Government’s acclaimed prudence in fighting the virus aside, Ghana – like most of the rest of sub Saharan Africa – got away with evading the first wave largely through divine intervention and it is any one’s guess whether its good fortune will prevail for a second year running.

But whether it does or not, a major cause for uncertainty is the issue of how government goes about managing the macro-economic situation caused by last year’s first wave of infection, and how the impacts of whatever economic management stance it chooses, will pan out.

The main reason why the IMF and the World Bank have downgraded their 2021 economic growth forecasts for Ghana, is that the surge in the public debt – which is the real cost of government’s exemplary success in curbing COVID 19 and its consequent economic impacts – has the potential to act as a drag on the country’s economic performance this year. They therefore expect government to revert to demand management policies to reign in the fiscal deficit and depress the public debt to GDP ratio back below the 70 percent universally accepted debt sustainability threshold as soon as possible.   This of course would adversely affect short term economic growth.

But both institutions point out that if government continues its preferred expansionary policies on the genuine grounds that the country still needs major economic stimulus – but which it can no longer afford – the rising debt and the inordinate cost of financing it would curtail economic growth anyway.

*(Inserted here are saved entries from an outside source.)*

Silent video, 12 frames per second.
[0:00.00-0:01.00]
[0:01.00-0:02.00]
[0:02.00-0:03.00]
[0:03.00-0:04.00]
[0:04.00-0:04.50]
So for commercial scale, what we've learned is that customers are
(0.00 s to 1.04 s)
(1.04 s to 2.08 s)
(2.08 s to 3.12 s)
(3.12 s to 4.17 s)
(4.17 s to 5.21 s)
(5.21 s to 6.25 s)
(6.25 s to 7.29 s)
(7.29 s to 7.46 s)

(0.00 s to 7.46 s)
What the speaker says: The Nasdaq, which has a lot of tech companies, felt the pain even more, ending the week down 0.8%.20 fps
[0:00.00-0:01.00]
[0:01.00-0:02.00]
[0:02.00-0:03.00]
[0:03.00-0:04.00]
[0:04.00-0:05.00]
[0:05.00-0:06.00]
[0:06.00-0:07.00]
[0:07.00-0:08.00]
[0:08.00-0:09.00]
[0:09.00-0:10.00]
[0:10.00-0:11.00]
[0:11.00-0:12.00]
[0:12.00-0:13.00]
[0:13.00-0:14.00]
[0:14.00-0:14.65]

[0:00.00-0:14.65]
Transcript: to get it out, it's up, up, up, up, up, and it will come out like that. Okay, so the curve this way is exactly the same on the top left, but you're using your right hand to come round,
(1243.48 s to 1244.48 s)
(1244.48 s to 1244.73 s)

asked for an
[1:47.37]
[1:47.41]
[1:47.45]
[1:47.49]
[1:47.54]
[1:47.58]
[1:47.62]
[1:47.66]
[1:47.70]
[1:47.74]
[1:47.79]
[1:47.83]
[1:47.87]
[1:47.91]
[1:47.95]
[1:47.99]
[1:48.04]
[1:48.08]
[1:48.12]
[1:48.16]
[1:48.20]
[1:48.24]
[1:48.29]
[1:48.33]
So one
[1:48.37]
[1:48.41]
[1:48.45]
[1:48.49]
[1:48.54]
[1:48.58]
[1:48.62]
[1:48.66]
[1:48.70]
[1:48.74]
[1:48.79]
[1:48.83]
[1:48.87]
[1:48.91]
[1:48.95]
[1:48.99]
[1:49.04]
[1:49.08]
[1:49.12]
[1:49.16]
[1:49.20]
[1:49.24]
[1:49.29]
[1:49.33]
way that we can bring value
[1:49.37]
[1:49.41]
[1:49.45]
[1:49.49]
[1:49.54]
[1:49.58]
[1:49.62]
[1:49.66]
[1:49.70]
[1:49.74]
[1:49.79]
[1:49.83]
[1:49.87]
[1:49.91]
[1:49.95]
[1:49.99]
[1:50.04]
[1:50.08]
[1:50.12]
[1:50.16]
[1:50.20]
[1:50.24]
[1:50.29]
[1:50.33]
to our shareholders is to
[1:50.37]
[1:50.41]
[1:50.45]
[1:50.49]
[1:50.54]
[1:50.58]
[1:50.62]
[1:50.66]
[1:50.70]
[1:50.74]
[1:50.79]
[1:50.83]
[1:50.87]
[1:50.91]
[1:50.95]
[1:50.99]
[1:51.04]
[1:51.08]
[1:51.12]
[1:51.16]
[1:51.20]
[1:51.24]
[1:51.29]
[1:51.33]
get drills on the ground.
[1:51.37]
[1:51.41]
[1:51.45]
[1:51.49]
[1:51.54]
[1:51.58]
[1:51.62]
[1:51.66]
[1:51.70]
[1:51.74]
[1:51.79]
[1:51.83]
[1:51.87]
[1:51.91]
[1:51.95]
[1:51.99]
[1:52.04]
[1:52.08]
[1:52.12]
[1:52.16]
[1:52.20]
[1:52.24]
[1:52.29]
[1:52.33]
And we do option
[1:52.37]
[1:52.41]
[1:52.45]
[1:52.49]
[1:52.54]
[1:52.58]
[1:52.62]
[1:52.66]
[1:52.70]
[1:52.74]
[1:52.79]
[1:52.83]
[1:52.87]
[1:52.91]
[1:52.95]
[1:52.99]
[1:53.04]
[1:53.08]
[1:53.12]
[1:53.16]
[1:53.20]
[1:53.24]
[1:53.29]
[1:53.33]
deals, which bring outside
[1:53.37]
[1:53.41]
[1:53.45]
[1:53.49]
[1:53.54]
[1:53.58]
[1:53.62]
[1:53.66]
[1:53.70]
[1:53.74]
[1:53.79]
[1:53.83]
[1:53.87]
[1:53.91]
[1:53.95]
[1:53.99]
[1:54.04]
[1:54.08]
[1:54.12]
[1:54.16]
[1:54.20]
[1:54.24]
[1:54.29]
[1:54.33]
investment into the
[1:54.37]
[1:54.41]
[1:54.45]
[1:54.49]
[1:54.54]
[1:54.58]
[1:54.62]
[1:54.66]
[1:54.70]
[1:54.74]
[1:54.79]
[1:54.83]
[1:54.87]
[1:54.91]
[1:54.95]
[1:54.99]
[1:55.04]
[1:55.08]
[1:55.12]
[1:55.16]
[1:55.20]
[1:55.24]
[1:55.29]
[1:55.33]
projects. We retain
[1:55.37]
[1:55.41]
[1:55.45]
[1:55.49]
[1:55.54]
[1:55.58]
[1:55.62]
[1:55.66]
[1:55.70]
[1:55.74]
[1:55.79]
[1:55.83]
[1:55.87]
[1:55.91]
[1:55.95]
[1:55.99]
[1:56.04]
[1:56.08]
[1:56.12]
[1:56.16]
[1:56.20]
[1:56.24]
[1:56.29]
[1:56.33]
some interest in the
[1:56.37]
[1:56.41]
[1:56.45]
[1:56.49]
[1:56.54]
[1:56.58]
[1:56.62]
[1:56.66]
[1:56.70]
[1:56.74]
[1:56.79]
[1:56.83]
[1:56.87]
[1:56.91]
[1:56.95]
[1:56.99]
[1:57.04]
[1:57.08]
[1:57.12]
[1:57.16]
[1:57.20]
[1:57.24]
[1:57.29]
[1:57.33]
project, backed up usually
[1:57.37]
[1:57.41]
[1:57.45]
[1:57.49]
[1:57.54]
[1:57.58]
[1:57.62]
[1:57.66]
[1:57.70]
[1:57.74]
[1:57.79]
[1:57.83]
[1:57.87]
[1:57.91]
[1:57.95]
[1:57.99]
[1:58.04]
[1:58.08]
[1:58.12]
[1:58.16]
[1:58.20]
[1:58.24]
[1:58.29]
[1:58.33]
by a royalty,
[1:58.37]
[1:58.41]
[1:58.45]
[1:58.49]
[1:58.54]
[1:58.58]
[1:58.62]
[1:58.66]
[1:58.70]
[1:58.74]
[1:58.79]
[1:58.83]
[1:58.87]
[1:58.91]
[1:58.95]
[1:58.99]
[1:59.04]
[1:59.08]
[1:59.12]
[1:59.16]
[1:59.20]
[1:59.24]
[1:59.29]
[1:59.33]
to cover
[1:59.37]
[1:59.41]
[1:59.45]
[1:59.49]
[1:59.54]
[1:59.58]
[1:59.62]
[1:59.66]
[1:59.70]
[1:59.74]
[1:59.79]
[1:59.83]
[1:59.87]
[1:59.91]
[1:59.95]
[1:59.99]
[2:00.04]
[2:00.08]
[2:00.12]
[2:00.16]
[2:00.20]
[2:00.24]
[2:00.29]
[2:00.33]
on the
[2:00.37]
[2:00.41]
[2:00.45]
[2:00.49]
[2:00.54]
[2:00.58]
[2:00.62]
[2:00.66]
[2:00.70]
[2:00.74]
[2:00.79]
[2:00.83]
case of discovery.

Thus they believe that with regard to economic growth in 2021, Ghana is damned whether government goes austere or whether it tries to spend its way out of the economic slump begun last year due to COVID 19.

But government on its own part believes that stimulus spending can spur a sharp economic rebound by using the inherent capacity that went unused last year, and plans to get the private sector to stump up most of the money required through its Ghana CARES programme. If it succeeds indeed economic grow would rebound although as the economy returns towards full capacity utilization this would increasingly translate into accompanying surge in inflation and faster cedi depreciation.

With so many factors and possibilities at play, even seers would be hard put to prophesize accurately as to the fate of Ghana’s economy in 2021. Indeed, the prudent attitude for stakeholders in the Ghanaian economy in 2021 is therefore to beware the perils of prophecy.